I woke up this morning, and my back hurt, my legs hurt and I feel sick to my stomach. I am only 59 years old but I feel like I am 80 years old.

Dear Child of God,

You are getting older. You are going to have aches and pains. You slept on a leaky air mattress this weekend. You swam four times in three days. You overdid it with all the swimming and jogging underwater. That is why you are in pain. But you had a great weekend and you should be thanking me.

Dear Jesus,

You are right. It was wonderful! We may not have a swimming pool in our back yard. But we have two beautiful lakes twenty and thirty minutes away. It was so hot this weekend. The water in the lakes felt so cool and refreshing. I love water. I grew up with a swimming pool in my back yard. Thank you Jesus, for creating rivers, lakes, oceans and streams for us to cool down in. Thank you for sandy beaches and grassy beaches. Thank you for shady trees. Thank you that I am not too old to go up to my neck in water and do some swimming and floating. Thank you for a husband that likes to go swimming and cool off in the lake on a hot day. Thank you for answering my prayers. You gave us one fantastic two and a half days!
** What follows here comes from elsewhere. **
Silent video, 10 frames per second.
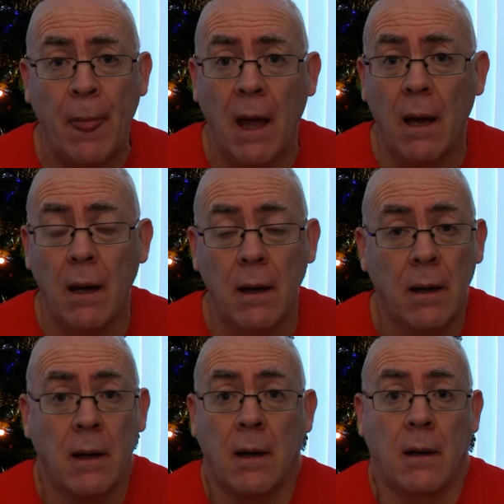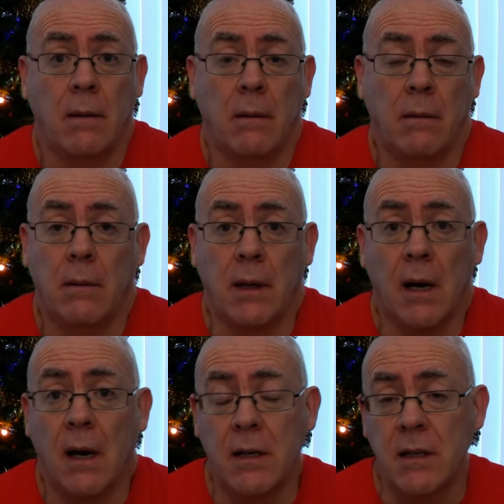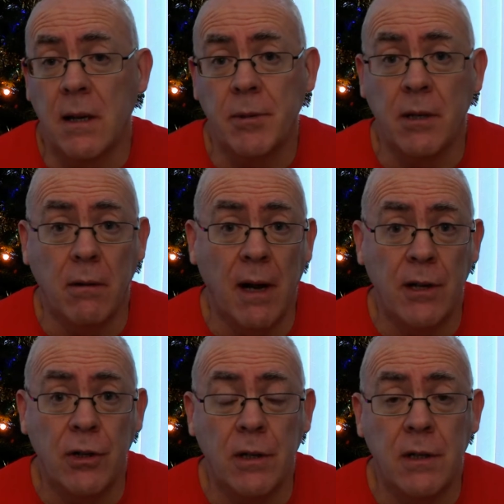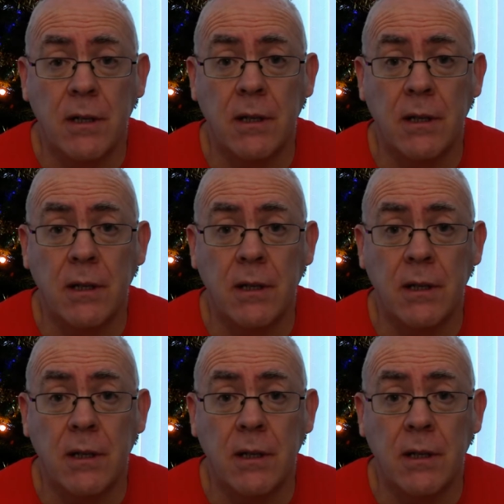The guy's an absolute legend.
Thank you for my wonderful mother in law who is good enough and healthy enough to watch our dogs.

Dear child of God,

You are welcome my child. I love to bless you. If you seek me with all your heart, put me first, and obey me I will pour out my blessings on you. You will have pain, trials and sorrows. That is a normal part of life. Everyone has hurts, trials and sorrows. I promise I will be with you through all of your trials and all of your sorrows. Look to my words for comfort, strength, faith and hope. Talk to me. Spend time with me. I love you. I long to have a personal, loving relationship with you. That is why I died on the cross for you. That is why I paid for your sins. When you repented of your sins I adopted you into my family. You became my child and you received eternal life. You were chosen to receive my favor. Truly, you have a lot to be thankful for.

Dear Jesus,

You are right. I am sorry I complained. Thank you Jesus for leaving your kingdom in heaven to be born in a stable. Thank you for the years you spent teaching, healing and pouring out your love to others. Thank you that I can read about your life, your death and your resurrection in the Bible. Thank you for dying for my sins, being buried and then rising again three days later.You are the God that created the earth and everything in it. You are the God that created me. You are the God who will never leave me nor forsake me, no matter how many times I mess up. You are the God that loves me unconditionally, all the time. You are the God that I praise. You are the God I worship. Thank you for giving me life on earth. Thank you that you have given me eternal life; I know if I died today I would love with You forever in the kingdom of heaven. Thank you that I woke up this morning. In Jesus name I pray, amen.

My child,

Well done. Now you can face the day with a grateful heart. Now you need to spend time in my Word. Email can wait. Facebook can wait. The tv can wait. You don’t need to call a friend. Shower, dress and eat a good breakfast. Take your medicine. Then feast on My Word. It will will feed your hungry soul. Read of my love for you.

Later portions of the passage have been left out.